▸ **EXERCISE REQUIREMENTS**: Please give an exact printout of the records, without any pictures.

----- DATASET RECORDS -----

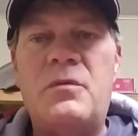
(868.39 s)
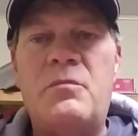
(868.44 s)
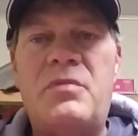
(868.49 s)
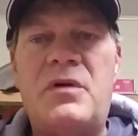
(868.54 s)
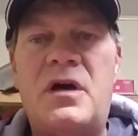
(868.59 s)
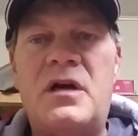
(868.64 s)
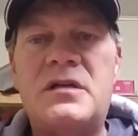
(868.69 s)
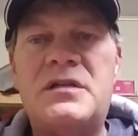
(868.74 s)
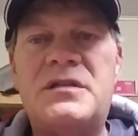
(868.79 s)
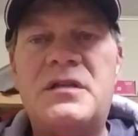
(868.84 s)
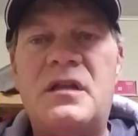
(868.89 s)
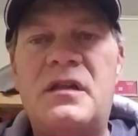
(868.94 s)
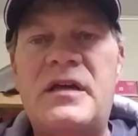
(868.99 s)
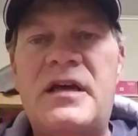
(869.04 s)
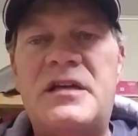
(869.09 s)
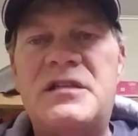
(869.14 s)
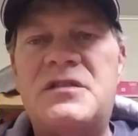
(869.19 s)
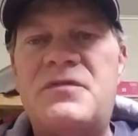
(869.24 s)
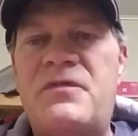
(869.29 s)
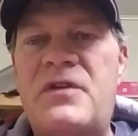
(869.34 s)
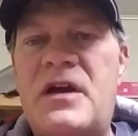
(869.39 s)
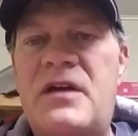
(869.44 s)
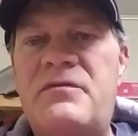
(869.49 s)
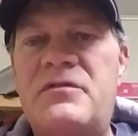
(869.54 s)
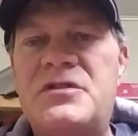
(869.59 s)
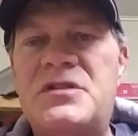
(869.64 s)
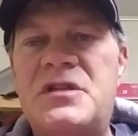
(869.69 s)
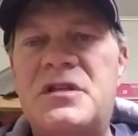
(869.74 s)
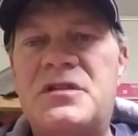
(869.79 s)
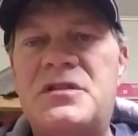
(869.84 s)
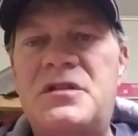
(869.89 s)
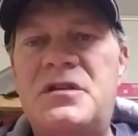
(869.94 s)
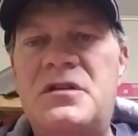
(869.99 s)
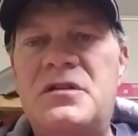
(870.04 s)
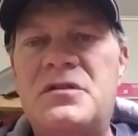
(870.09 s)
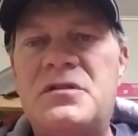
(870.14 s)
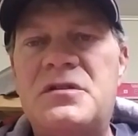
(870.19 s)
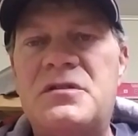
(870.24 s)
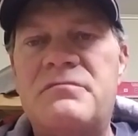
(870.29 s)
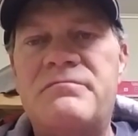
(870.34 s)
box that lasts 5 or 6
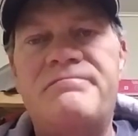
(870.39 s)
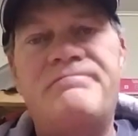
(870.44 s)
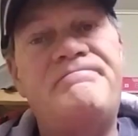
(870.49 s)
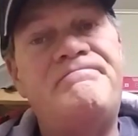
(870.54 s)
years,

-----

▸ **RESPONSE BELOW**:
(868.39 s)
(868.44 s)
(868.49 s)
(868.54 s)
(868.59 s)
(868.64 s)
(868.69 s)
(868.74 s)
(868.79 s)
(868.84 s)
(868.89 s)
(868.94 s)
(868.99 s)
(869.04 s)
(869.09 s)
(869.14 s)
(869.19 s)
(869.24 s)
(869.29 s)
(869.34 s)
(869.39 s)
(869.44 s)
(869.49 s)
(869.54 s)
(869.59 s)
(869.64 s)
(869.69 s)
(869.74 s)
(869.79 s)
(869.84 s)
(869.89 s)
(869.94 s)
(869.99 s)
(870.04 s)
(870.09 s)
(870.14 s)
(870.19 s)
(870.24 s)
(870.29 s)
(870.34 s)
box that lasts 5 or 6
(870.39 s)
(870.44 s)
(870.49 s)
(870.54 s)
years,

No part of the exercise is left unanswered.